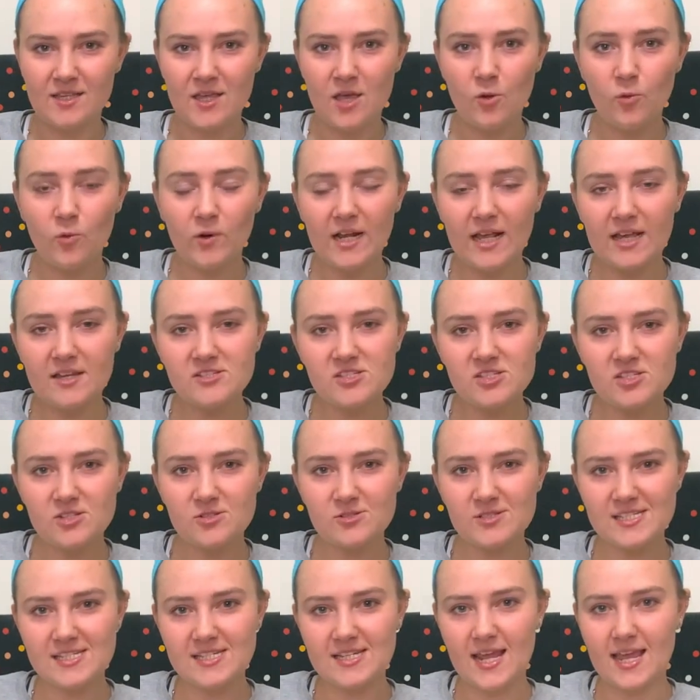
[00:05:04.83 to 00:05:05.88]
What else do
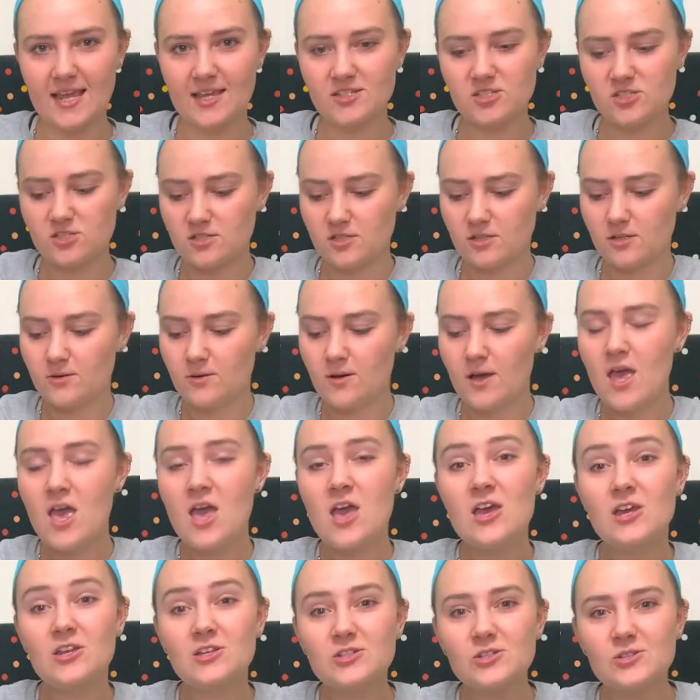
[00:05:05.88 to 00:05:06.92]
snakes do?
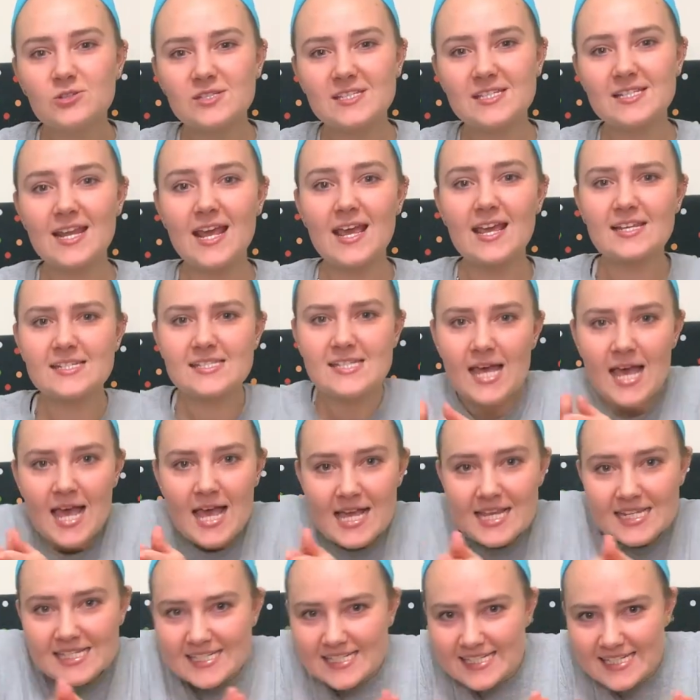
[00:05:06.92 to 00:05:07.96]
Do snakes
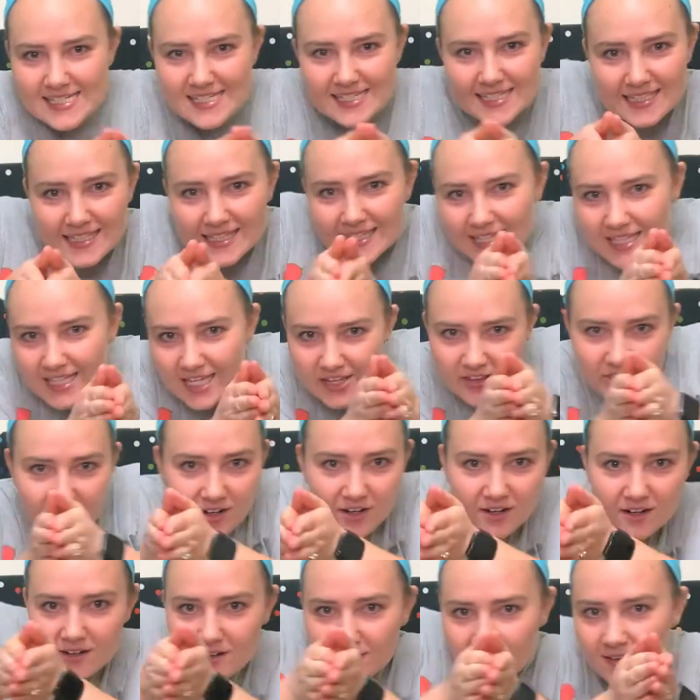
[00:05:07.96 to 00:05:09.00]

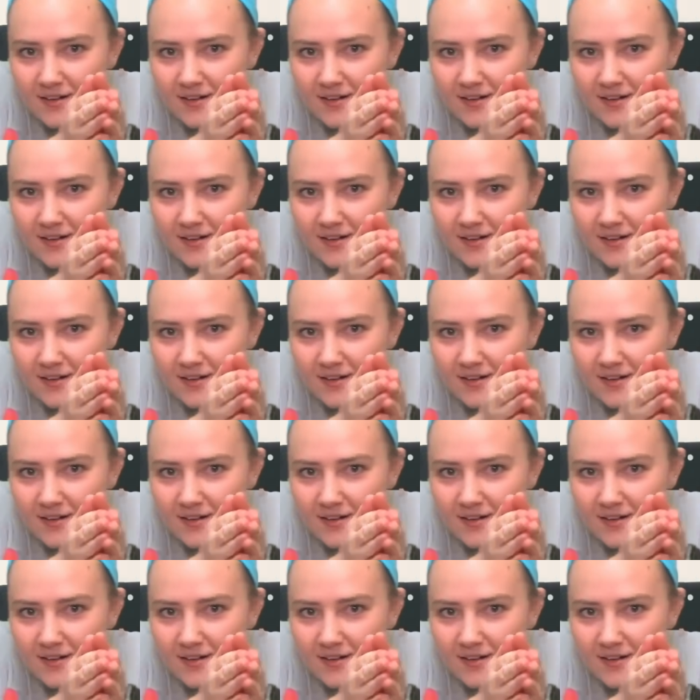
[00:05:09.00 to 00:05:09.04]
slither?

### [WORK TO BE COMPLETED]
Leave the images out as you retype each line of the material exactly.

### [EXERCISE ANSWER]
[00:05:04.83 to 00:05:05.88]
What else do
[00:05:05.88 to 00:05:06.92]
snakes do?
[00:05:06.92 to 00:05:07.96]
Do snakes
[00:05:07.96 to 00:05:09.00]

[00:05:09.00 to 00:05:09.04]
slither?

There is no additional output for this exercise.